Amgen v Sandoz: BPCIA in the spotlight

With Amgen v Sandoz at the US Supreme Court, biosimilar market participants are waiting for the first BPCIA ruling since the act’s implementation. Courtenay Brinckerhoff of Foley & Lardner gives her views on the closely watched case

With oral arguments soon to be heard in Amgen v Sandoz, what will be up for discussion?

Amgen has challenged the US Court of Appeals for the Federal Circuit’s decision that the ‘patent dance’ procedures are completely optional, and that the biosimilar applicant can decide not to provide a copy of its biosimilar application or engage in the other steps of the patent dispute resolution process.

According to Amgen, the information exchange and patent dance procedures were part of the quid pro quo of the Biologics Price Competition and Innovation Act (BPCIA) that balanced the rights of reference product sponsors against those of biosimilar applicants.

Permitting biosimilar applicants to opt out effectively lets them free-ride on the reference product sponsors’ approval and makes it difficult for reference product sponsors to enforce their patent rights.

Sandoz says that the BPCIA gives biosimilar applicants the option of participating in the patent dance or being subject to immediate patent infringement suit, in which case the reference product sponsor can obtain information about the biosimilar product through the usual discovery processes. The US agrees with Sandoz on this issue.

Sandoz has challenged the Federal Circuit’s decision that pre-marketing notice cannot be given until the biosimilar product has been approved.

It says that interpretation gives the “reference product sponsor” (the owner of the original brand name biologic) an extra 180 days of market exclusivity.

According to Amgen, since the purpose of the pre-marketing notice is to give the reference product sponsor a final opportunity to assert its patents, the notice should not be given before the biosimilar product is approved, because until then the characteristics of the biosimilar product and/or its method of manufacture may be subject to change. The US agrees with Sandoz on this issue.

How could a decision on either side change the patent dance system, and affect biosimilar applicants?

A Supreme Court decision upholding the Federal Circuit on the “pre-marketing notice” issue would continue to keep biosimilar products off the market for 180 days after FDA approval.

But a reversal would mean that biosimilar products could enter the market upon approval, as long as they are not under any injunctions (such as from pending patent litigation).

If the Supreme Court upholds the Federal Circuit on the patent dance issue, it could make it less likely that biosimilar applicants will engage in the patent dance, although some still may decide to do so to facilitate earlier resolution of patent disputes.

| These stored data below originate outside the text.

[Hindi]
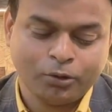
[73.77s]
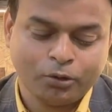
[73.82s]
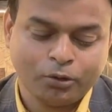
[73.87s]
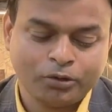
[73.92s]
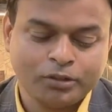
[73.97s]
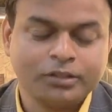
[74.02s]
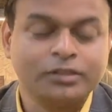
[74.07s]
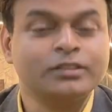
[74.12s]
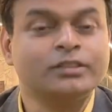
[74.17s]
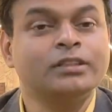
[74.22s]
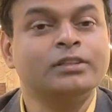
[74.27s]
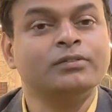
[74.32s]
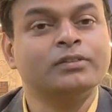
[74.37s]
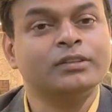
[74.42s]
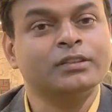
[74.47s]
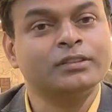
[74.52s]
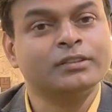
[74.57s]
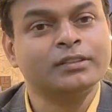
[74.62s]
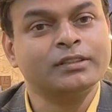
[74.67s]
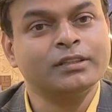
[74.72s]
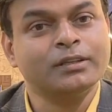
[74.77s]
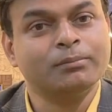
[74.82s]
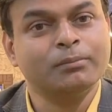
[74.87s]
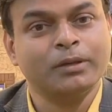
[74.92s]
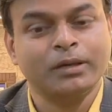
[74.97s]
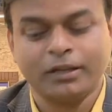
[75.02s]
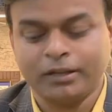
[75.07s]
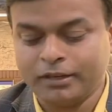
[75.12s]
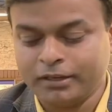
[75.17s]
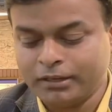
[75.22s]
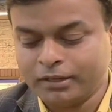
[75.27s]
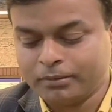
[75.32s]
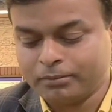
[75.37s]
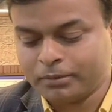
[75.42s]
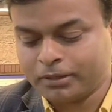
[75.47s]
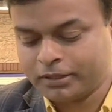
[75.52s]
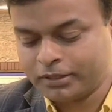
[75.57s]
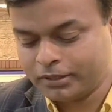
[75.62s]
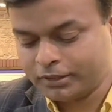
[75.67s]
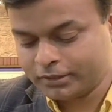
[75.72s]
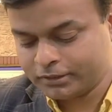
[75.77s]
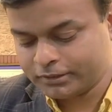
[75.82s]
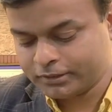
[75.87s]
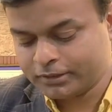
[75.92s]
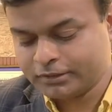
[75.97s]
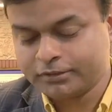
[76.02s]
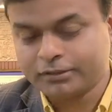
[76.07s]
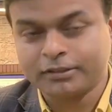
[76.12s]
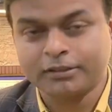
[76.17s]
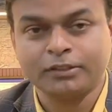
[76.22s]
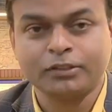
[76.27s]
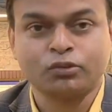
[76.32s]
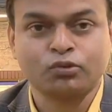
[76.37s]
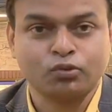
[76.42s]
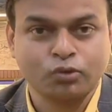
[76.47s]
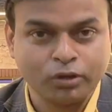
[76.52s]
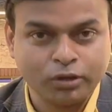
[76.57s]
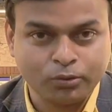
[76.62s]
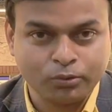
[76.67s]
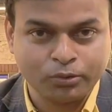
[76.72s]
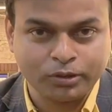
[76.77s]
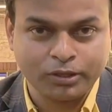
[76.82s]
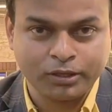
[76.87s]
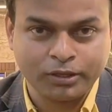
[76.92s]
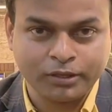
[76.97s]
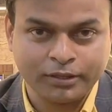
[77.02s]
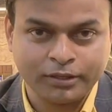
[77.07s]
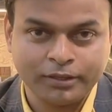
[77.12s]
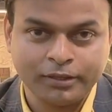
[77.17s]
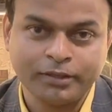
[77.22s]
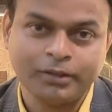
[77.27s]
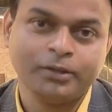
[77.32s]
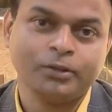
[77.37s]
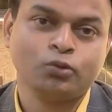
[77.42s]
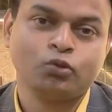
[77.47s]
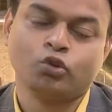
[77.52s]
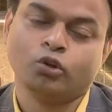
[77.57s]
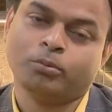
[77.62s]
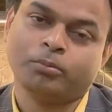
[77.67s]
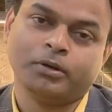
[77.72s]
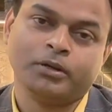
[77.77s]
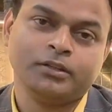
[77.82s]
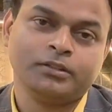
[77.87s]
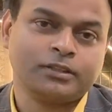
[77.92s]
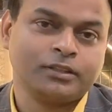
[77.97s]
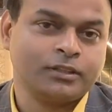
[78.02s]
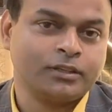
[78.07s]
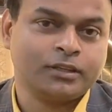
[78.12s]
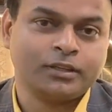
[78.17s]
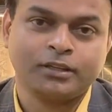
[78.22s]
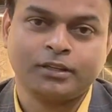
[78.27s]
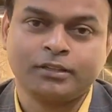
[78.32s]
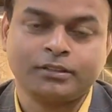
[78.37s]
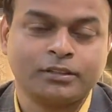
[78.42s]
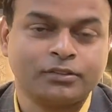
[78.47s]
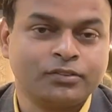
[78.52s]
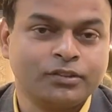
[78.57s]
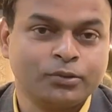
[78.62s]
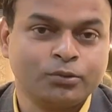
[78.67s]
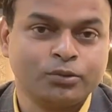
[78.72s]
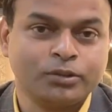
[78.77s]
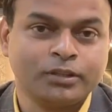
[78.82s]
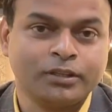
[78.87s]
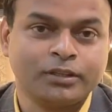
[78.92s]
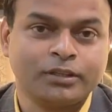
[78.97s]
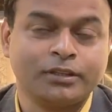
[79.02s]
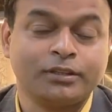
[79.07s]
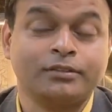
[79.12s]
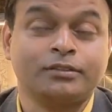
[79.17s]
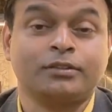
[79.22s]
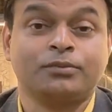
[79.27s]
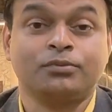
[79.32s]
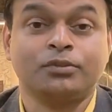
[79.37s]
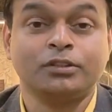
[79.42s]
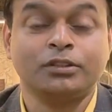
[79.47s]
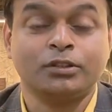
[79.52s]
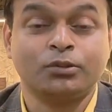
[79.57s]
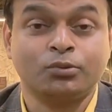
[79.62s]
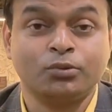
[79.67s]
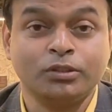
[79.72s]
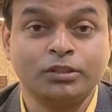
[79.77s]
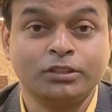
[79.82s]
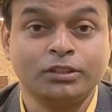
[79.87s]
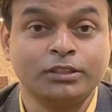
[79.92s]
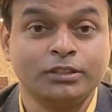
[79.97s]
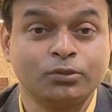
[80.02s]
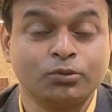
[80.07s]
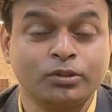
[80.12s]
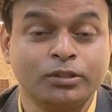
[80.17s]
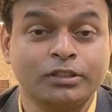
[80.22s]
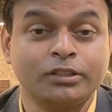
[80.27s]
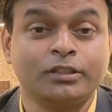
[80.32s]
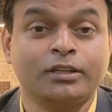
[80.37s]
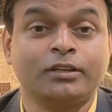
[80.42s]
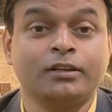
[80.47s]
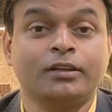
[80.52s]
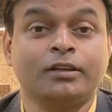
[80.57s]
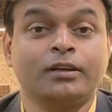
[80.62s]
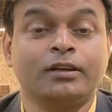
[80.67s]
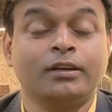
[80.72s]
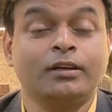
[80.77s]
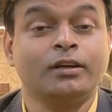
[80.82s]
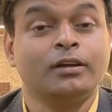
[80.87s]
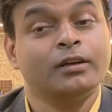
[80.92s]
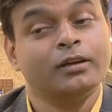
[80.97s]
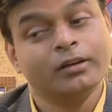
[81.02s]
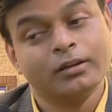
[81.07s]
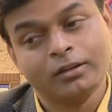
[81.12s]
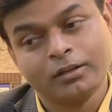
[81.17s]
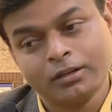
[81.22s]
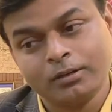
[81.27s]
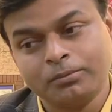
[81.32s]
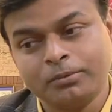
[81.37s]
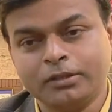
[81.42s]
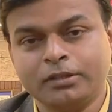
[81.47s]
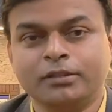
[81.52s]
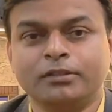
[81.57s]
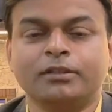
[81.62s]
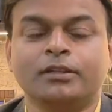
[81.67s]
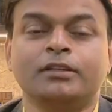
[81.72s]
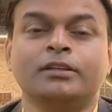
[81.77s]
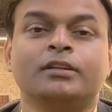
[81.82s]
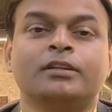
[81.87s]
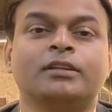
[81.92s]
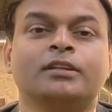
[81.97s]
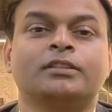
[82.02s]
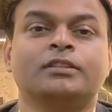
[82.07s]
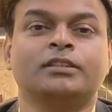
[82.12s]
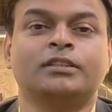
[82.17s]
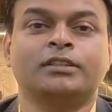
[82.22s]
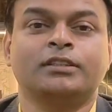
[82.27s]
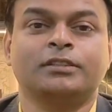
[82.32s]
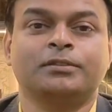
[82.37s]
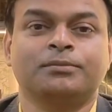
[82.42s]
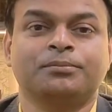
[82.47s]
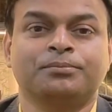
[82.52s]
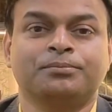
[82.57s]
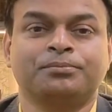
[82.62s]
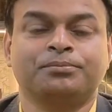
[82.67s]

और किसी वजह से ये मिलेनिन हमारी स्किन से डिस्ट्रॉय होने लगे तो हमारी स्किन का कलर सफ़ेद हो जाएगा सबसे ज़रूरी चीज़ तो ये जानना है कब नहीं सही करना चाहिए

A reversal would mean all that biosimilar applicants must engage in the information sharing and other steps of the ‘patent dance’.

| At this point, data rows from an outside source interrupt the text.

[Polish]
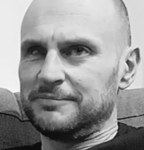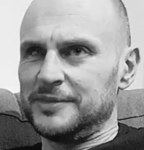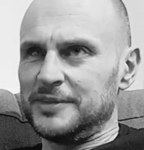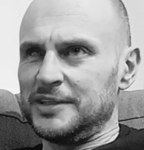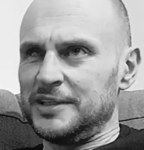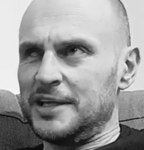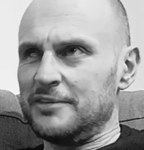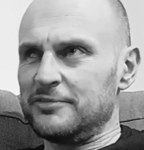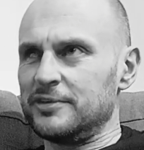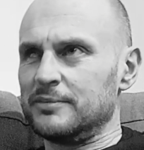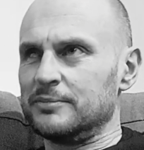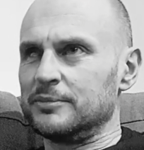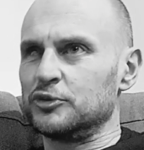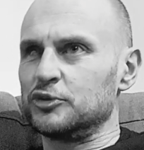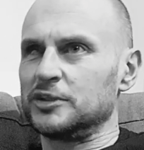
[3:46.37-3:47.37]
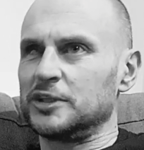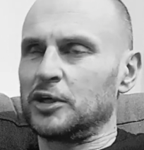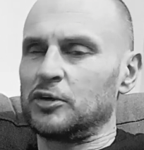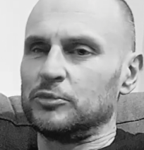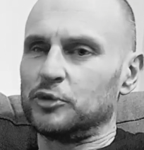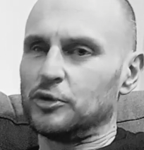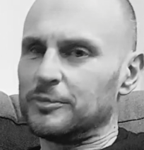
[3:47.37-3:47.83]
nie wiem, czy
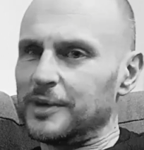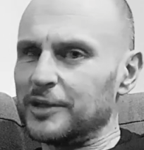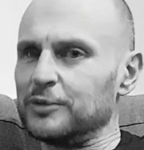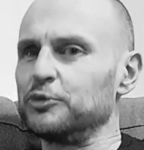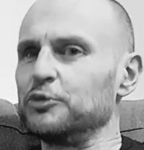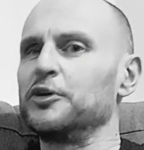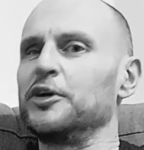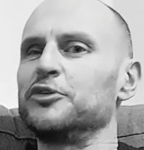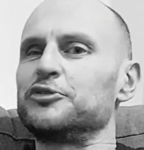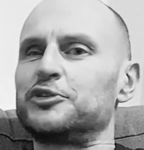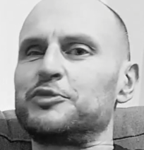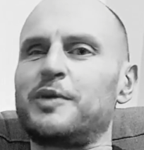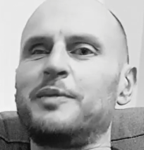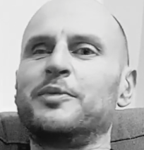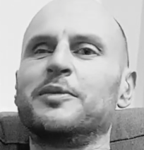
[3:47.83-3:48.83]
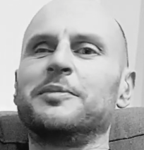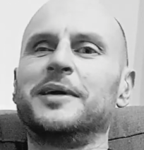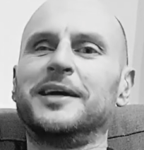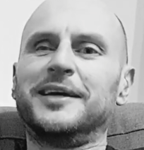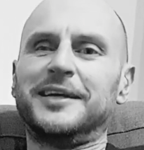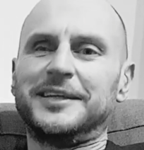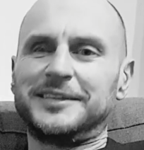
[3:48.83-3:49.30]
taką normalną trójkę, czy słabą.
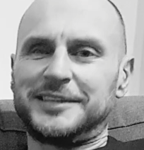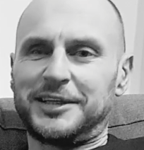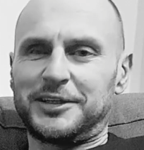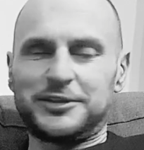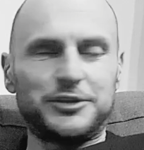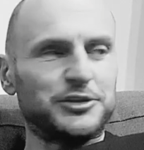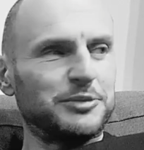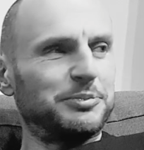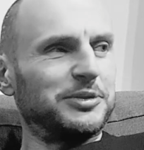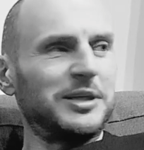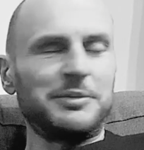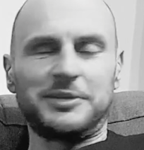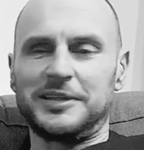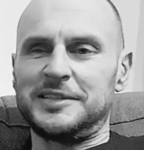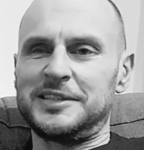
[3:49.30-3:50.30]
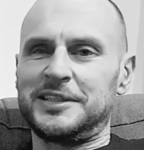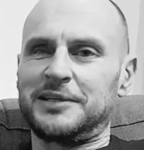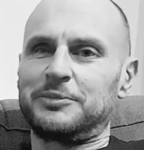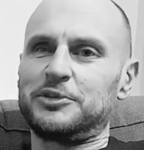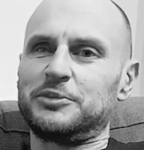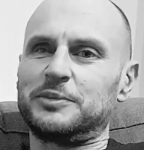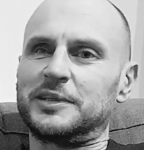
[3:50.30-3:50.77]
Zaraz jeszcze podejmę decyzję, jak
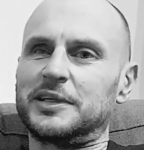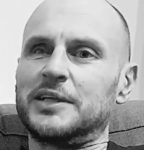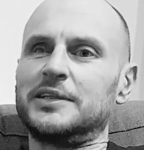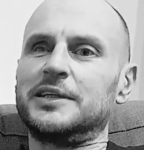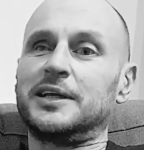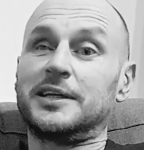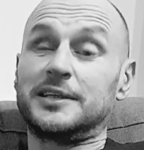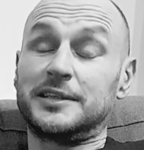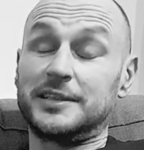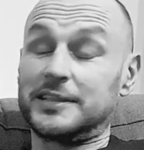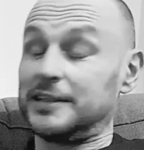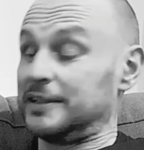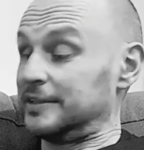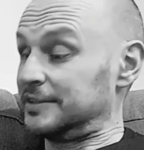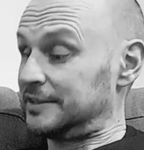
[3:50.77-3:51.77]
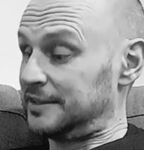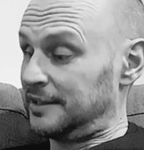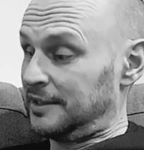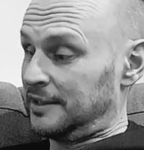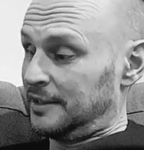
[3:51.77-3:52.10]
będziemy grali, ale gierka jest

What sort of reaction has this case seen from industry players?

While companies developing biologics and biosimilars are interested in both issues, stakeholders on both sides are more interested in the pre-marketing notice issue, since that directly affects exclusivity periods, market entry dates, and competition in the marketplace.

How much of an influence will the US Department of Justice’s amicus curiae have on the final decision? What about the amicus curiae of the other parties?

While I hesitate to read the tea leaves, in this case I think the Supreme Court will give considerable weight to the position of the US, particularly since its views on both issues seem to support an interpretation of the BPCIA as a whole that promotes competition from biosimilar products.